++++ RECORDS PROVIDED
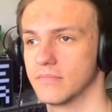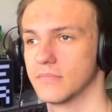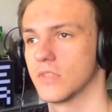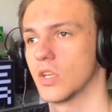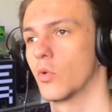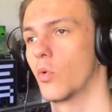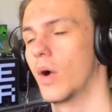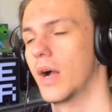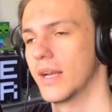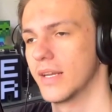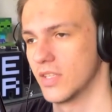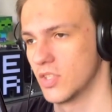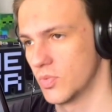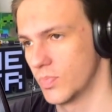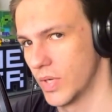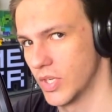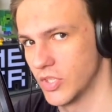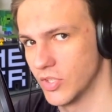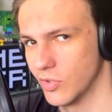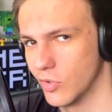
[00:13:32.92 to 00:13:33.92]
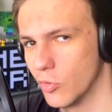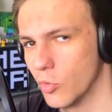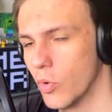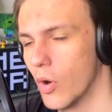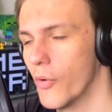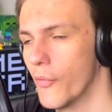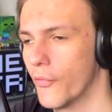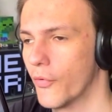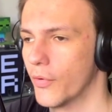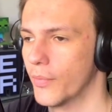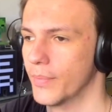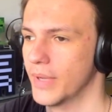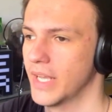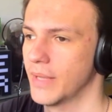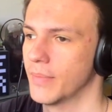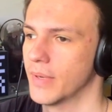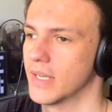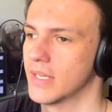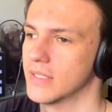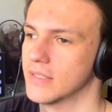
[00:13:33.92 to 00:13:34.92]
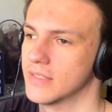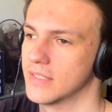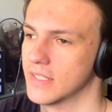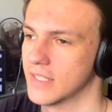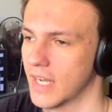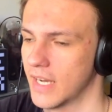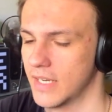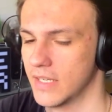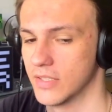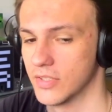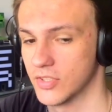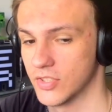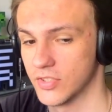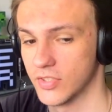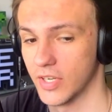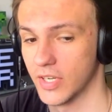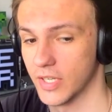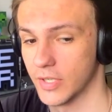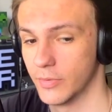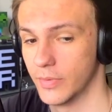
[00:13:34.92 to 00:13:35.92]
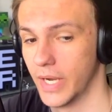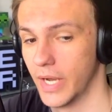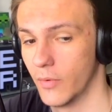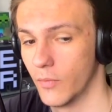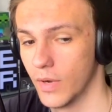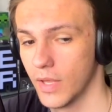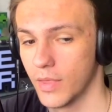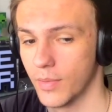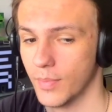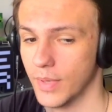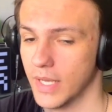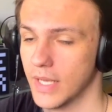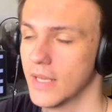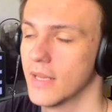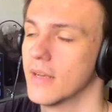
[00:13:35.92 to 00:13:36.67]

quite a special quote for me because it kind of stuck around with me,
++++++++
++++ RECORDS PROVIDED
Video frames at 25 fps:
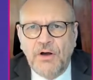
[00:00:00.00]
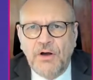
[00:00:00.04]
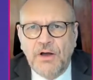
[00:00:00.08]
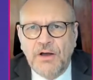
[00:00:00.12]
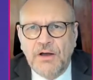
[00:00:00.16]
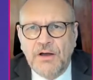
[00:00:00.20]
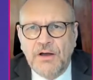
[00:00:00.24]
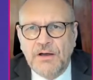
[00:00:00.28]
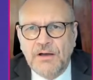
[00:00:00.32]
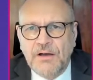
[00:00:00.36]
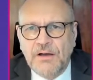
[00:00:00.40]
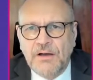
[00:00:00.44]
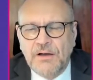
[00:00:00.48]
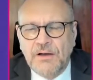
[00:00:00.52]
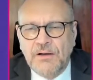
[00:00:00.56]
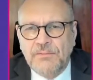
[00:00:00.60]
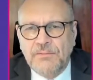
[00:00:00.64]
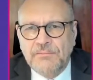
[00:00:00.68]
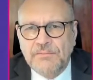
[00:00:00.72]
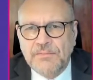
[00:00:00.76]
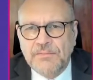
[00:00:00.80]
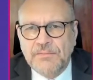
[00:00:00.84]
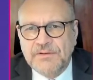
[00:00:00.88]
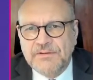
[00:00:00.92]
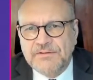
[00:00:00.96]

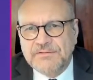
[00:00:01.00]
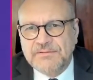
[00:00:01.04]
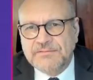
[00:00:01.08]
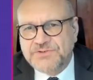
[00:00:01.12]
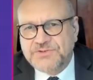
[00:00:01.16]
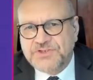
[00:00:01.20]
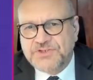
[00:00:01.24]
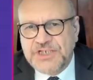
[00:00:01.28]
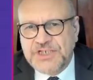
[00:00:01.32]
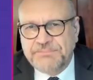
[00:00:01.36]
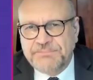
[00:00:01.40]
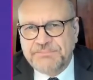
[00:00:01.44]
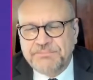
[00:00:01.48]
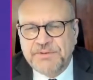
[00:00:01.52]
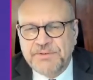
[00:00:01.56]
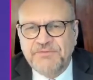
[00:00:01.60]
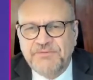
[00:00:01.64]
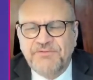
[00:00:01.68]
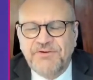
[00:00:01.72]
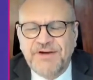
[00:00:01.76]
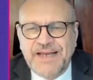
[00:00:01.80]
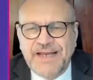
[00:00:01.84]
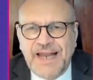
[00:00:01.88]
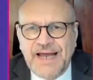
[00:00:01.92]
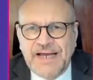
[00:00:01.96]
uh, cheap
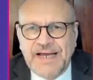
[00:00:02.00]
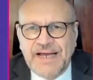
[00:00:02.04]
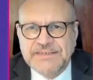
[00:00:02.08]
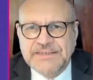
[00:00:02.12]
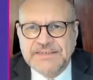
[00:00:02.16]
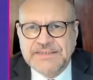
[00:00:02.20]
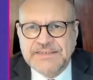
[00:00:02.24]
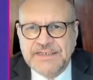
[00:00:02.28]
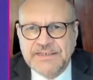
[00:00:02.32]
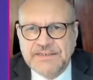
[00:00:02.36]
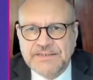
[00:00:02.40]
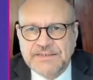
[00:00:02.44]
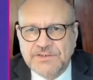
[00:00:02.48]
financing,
++++++++
++++ RECORDS PROVIDED
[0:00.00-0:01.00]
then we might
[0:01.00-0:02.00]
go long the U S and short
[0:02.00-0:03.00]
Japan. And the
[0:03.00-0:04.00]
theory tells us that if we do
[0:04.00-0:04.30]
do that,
++++++++
ACTIVITY: Output exactly those lines of the data above that run from the line with "[00:00:00.60]" up to and including the line with "[00:00:01.28]". No pictures go in.

TASK ANSWER:
[00:00:00.60]
[00:00:00.64]
[00:00:00.68]
[00:00:00.72]
[00:00:00.76]
[00:00:00.80]
[00:00:00.84]
[00:00:00.88]
[00:00:00.92]
[00:00:00.96]

[00:00:01.00]
[00:00:01.04]
[00:00:01.08]
[00:00:01.12]
[00:00:01.16]
[00:00:01.20]
[00:00:01.24]
[00:00:01.28]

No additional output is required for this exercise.